Clinical Trial Details
— Status: Not yet recruiting
Administrative data
| NCT number |
NCT06123533 |
| Other study ID # |
2-039-23 |
| Secondary ID |
|
| Status |
Not yet recruiting |
| Phase |
|
| First received |
|
| Last updated |
|
| Start date |
November 6, 2023 |
| Est. completion date |
December 31, 2024 |
Study information
| Verified date |
November 2023 |
| Source |
University of Aberdeen |
| Contact |
n/a |
| Is FDA regulated |
No |
| Health authority |
|
| Study type |
Observational
|
Clinical Trial Summary
Almost all cervical cancers are caused by infection with a high-risk (hr) HPV. In March 2020,
the Scottish Cervical Screening programme changed from a test to look for abnormal cervical
cells caused by hr-HPV to a test that looks for infection with hr-HPV itself. If an HPV
infection persists, there is an increased risk of a pre-cancer or cancer of the cervix
developing in the future. The cervical screening programme aims to detect and treat
pre-cancers, so they don't progress to cancer of the cervix.

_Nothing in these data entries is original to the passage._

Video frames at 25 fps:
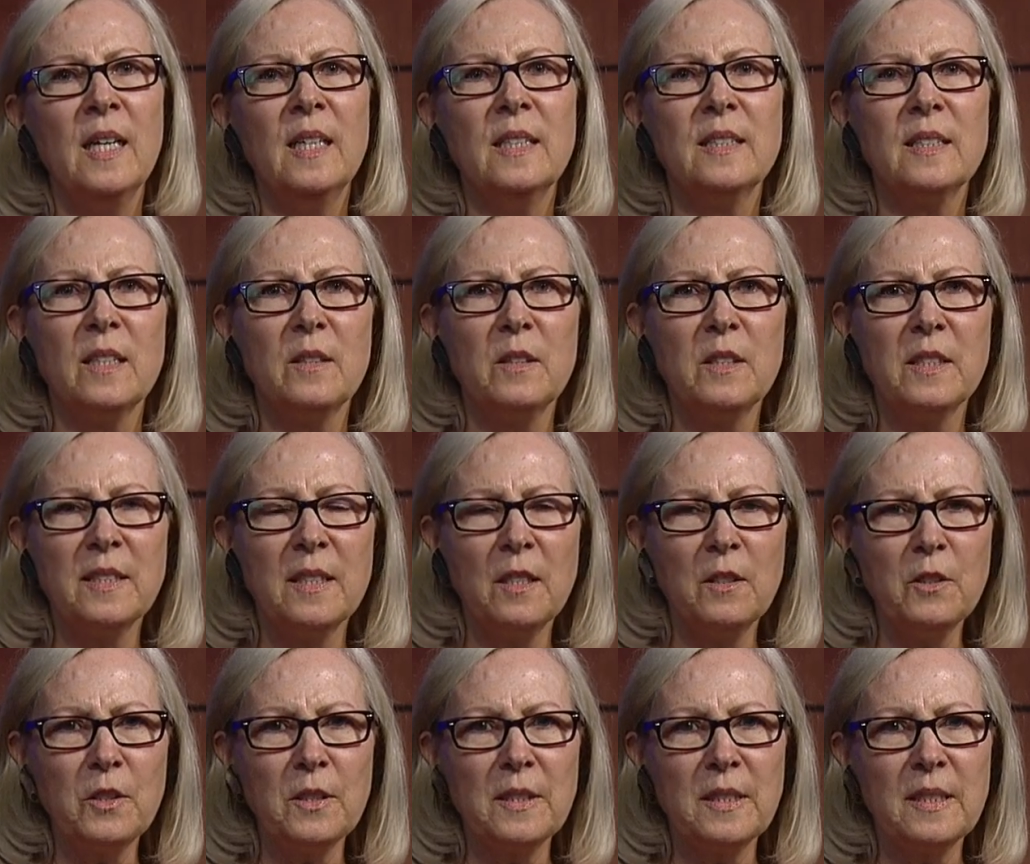So the
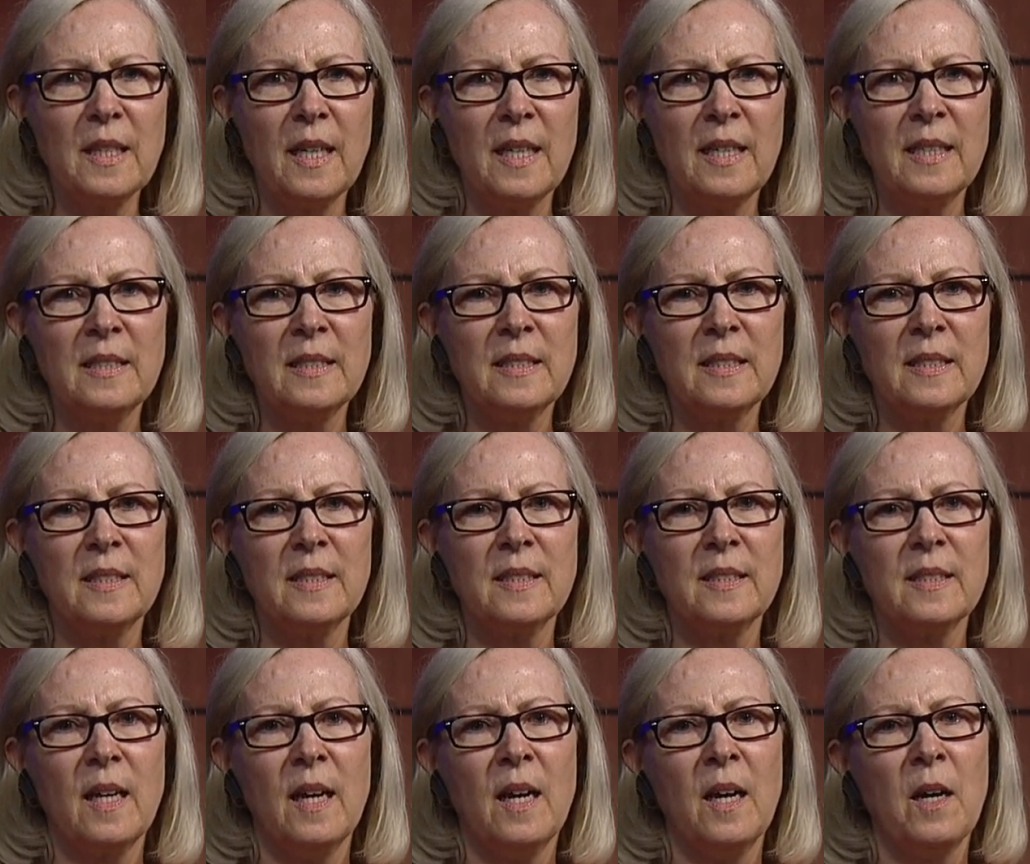social
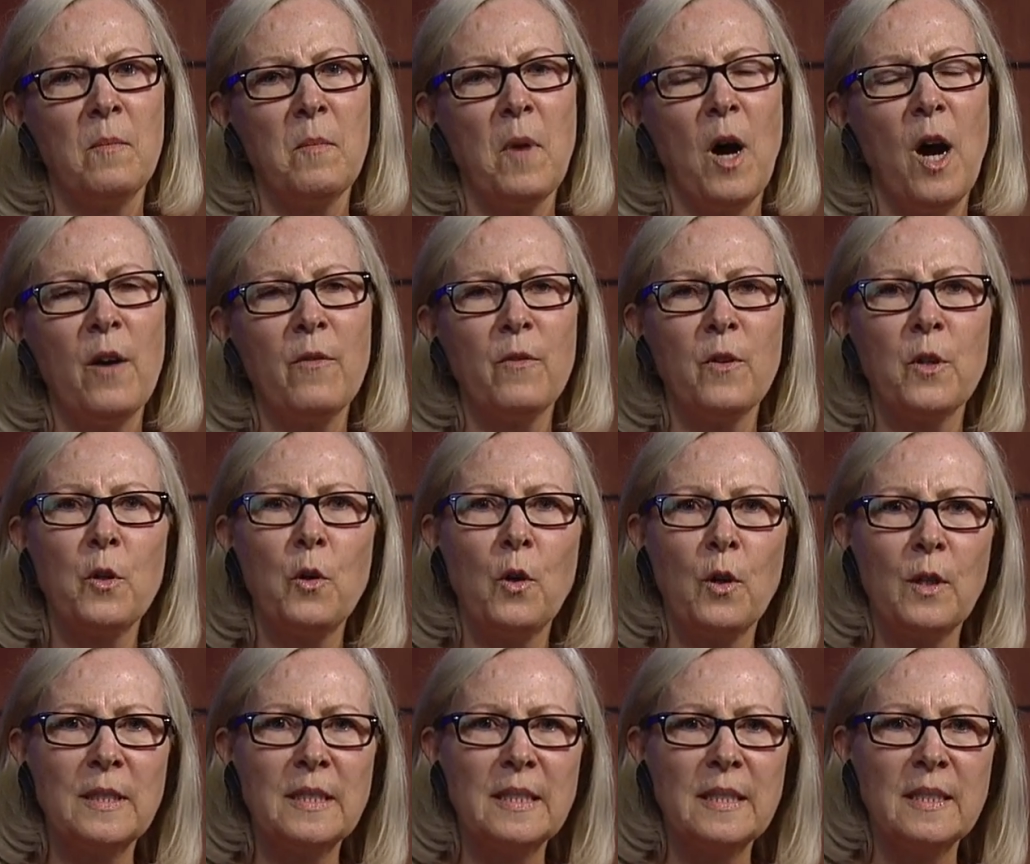sciences um, offer
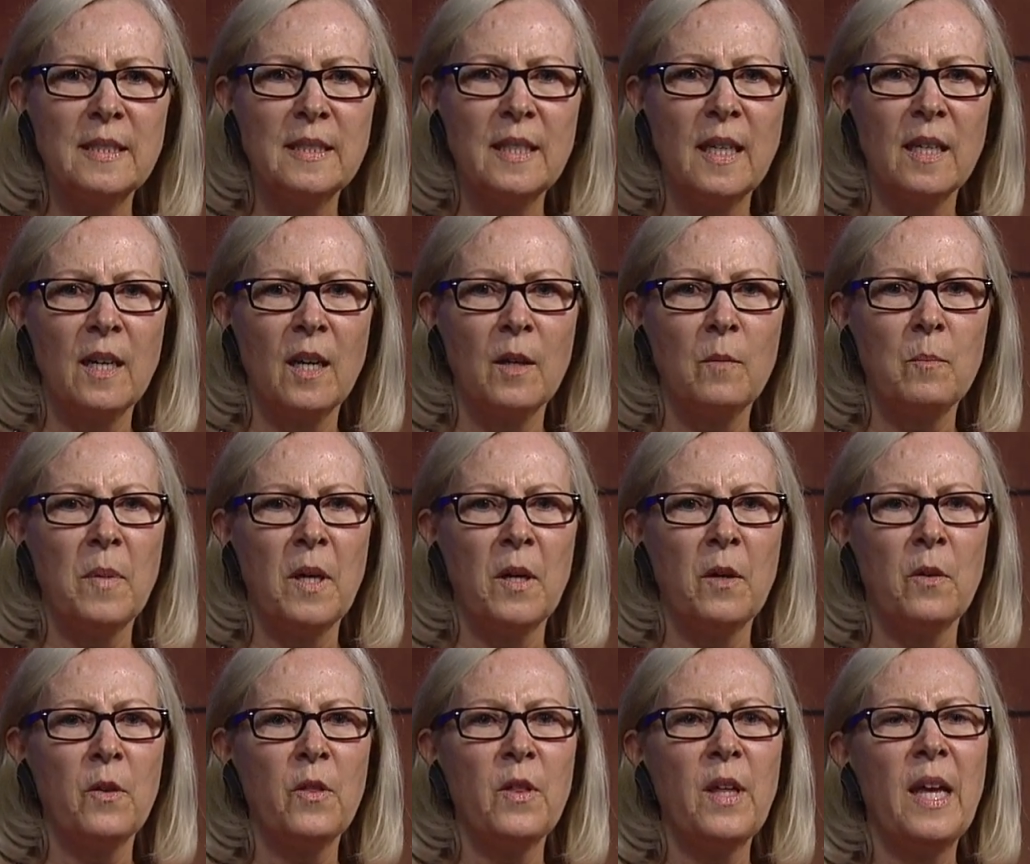courses that are
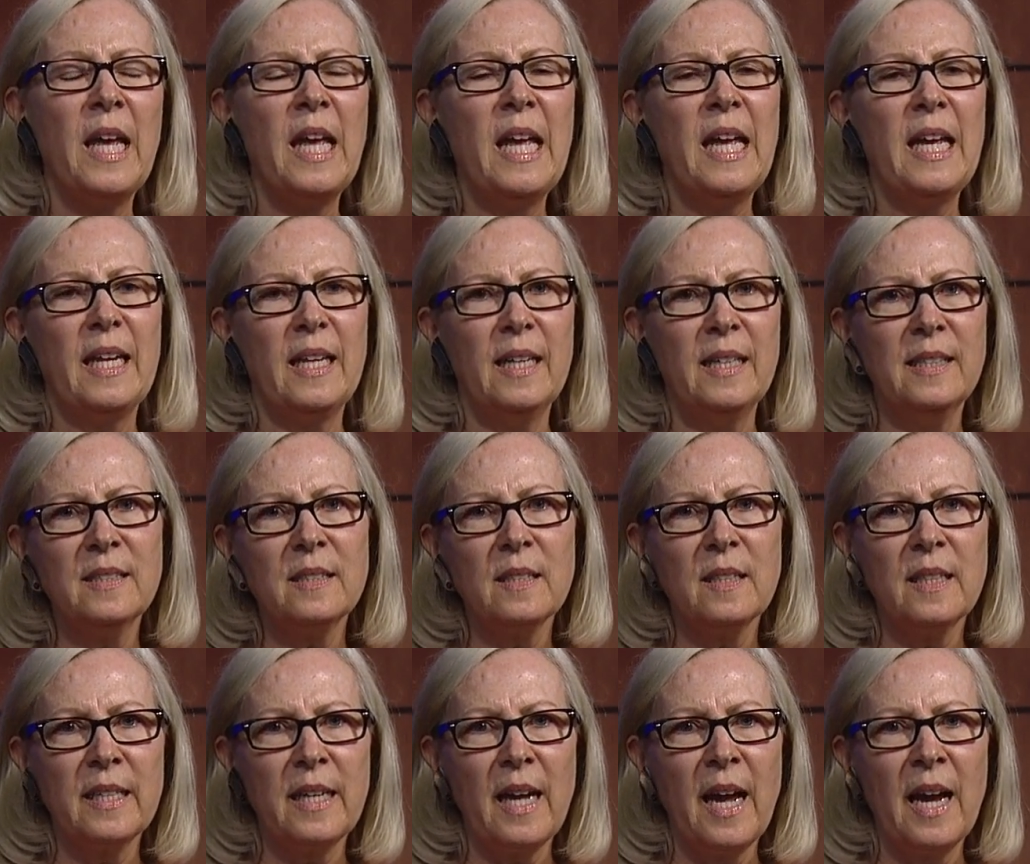both
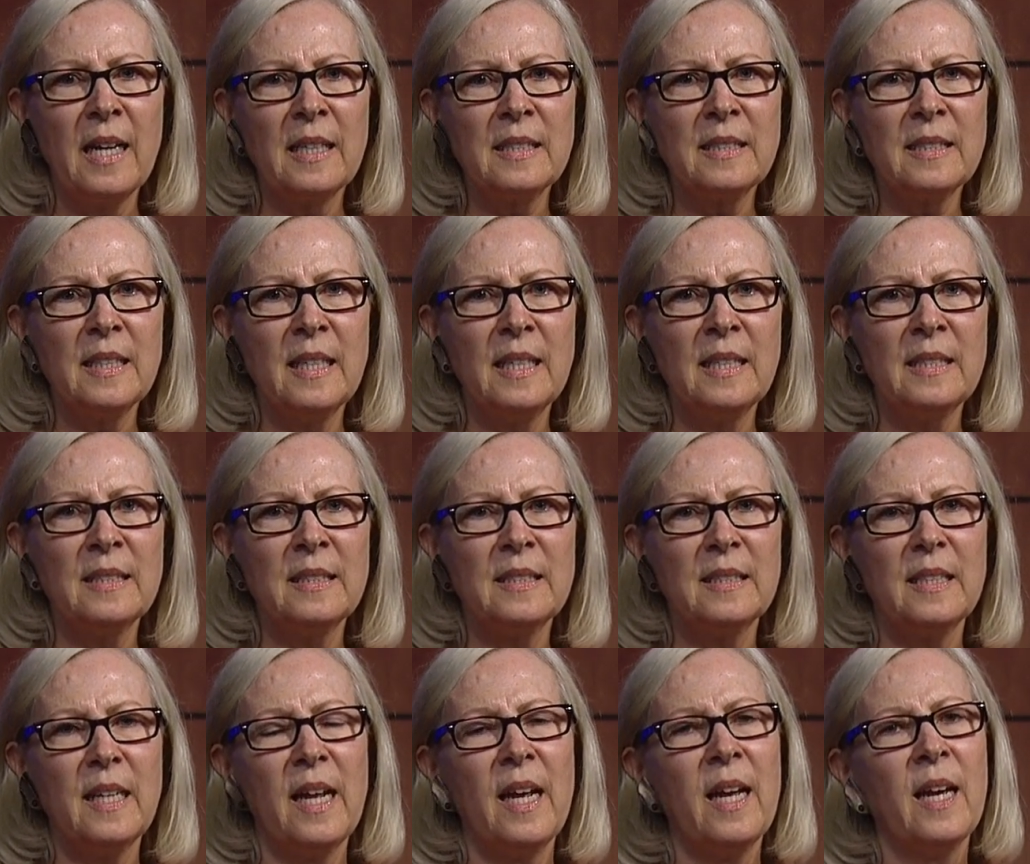easily
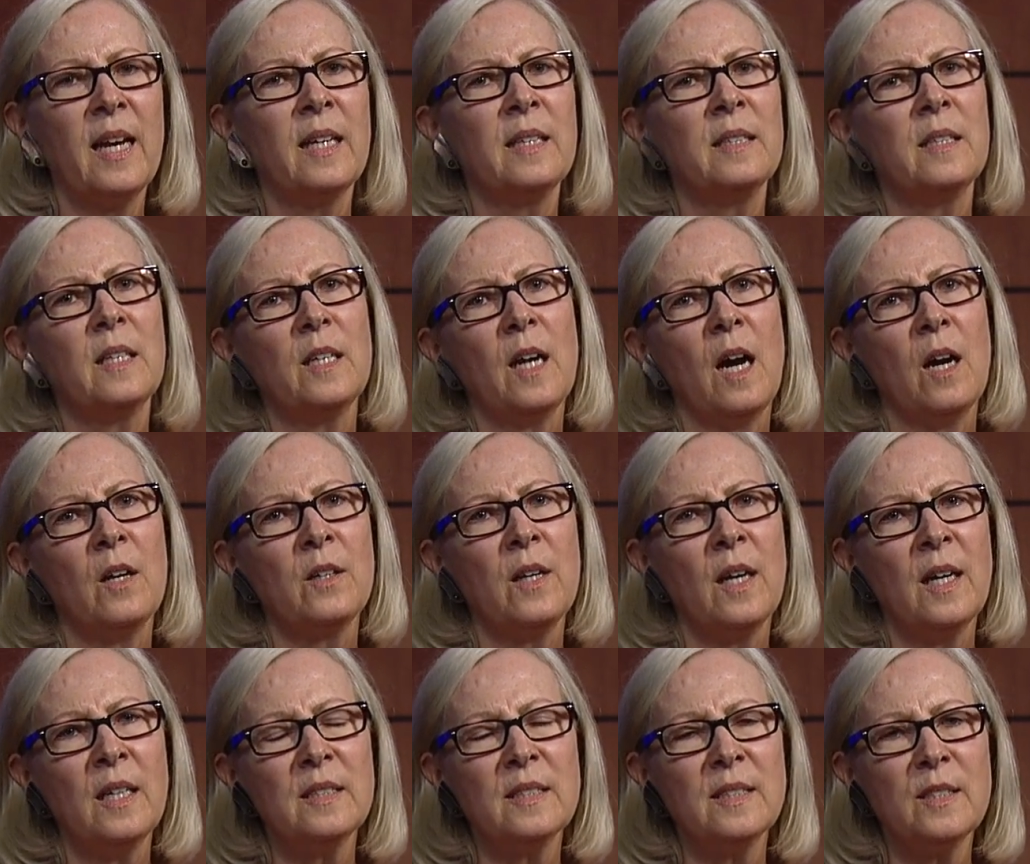accessed and are
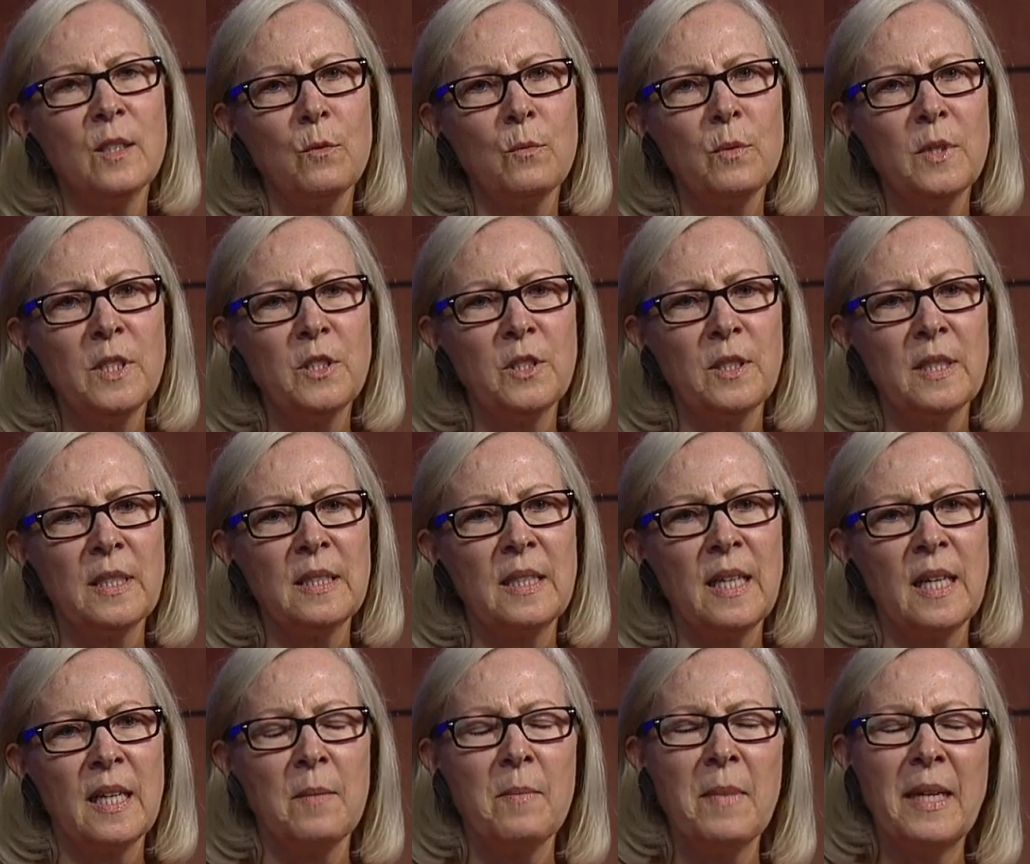not so rigid
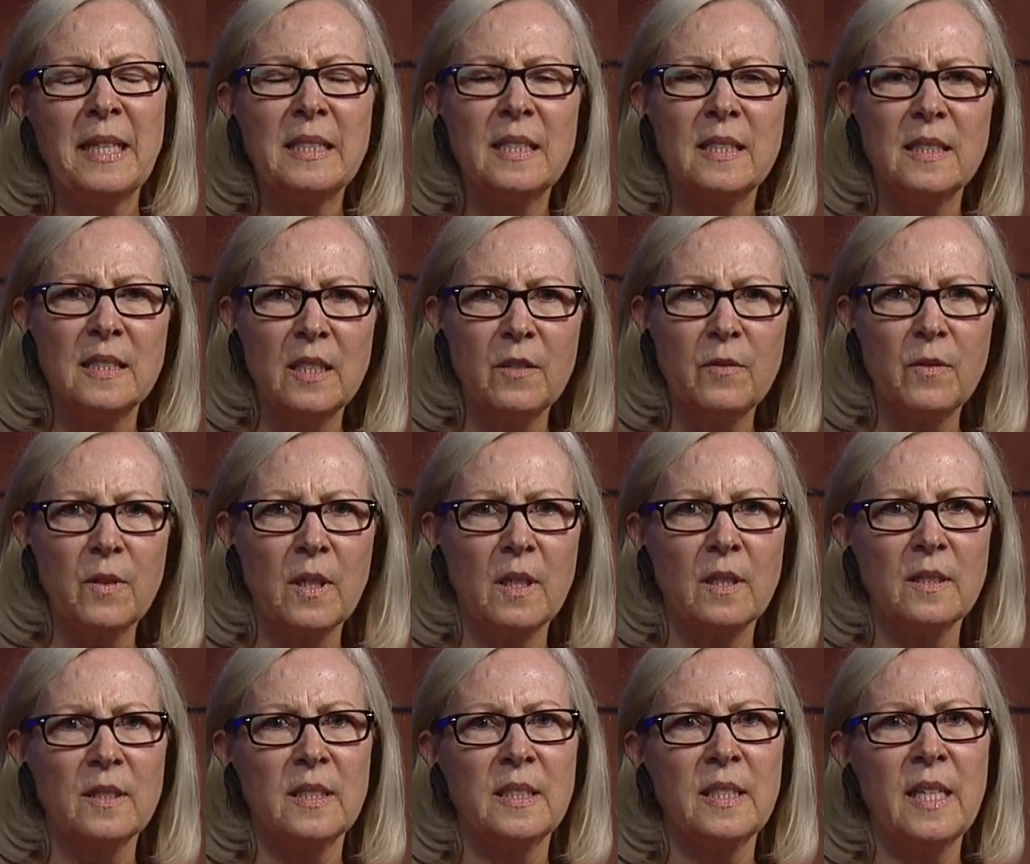that it makes it
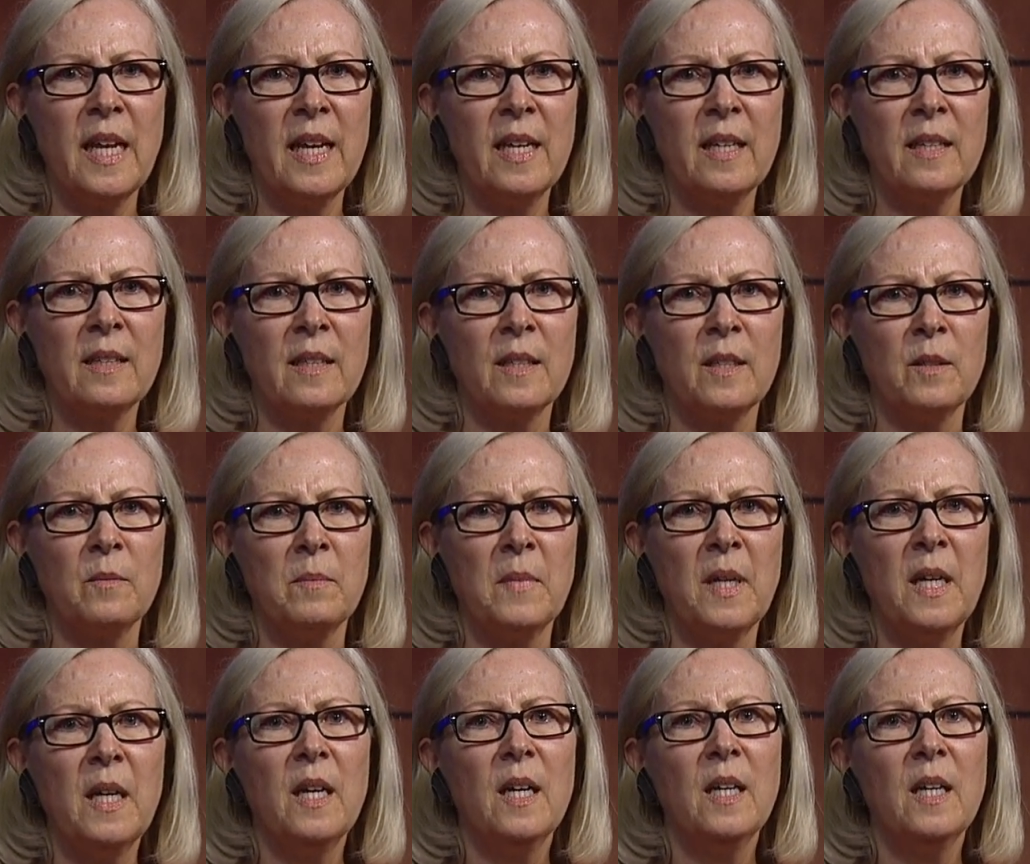difficult to take them.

Most HPV infections do not cause symptoms and will clear on their own. There are no active
treatments available currently. Following a positive hr-HPV result, by waiting and repeating
the HPV test after 12 months, it is known that 60% of infections clear in that year and more
will clear each year after. Some women are anxious when they find out that they have an HPV
infection, and some will look to see if there are any treatments available.
Several private organisations are offering HPV treatments which are not approved for clinical
use yet. These may, or may not, help clear up HPV more quickly or more often.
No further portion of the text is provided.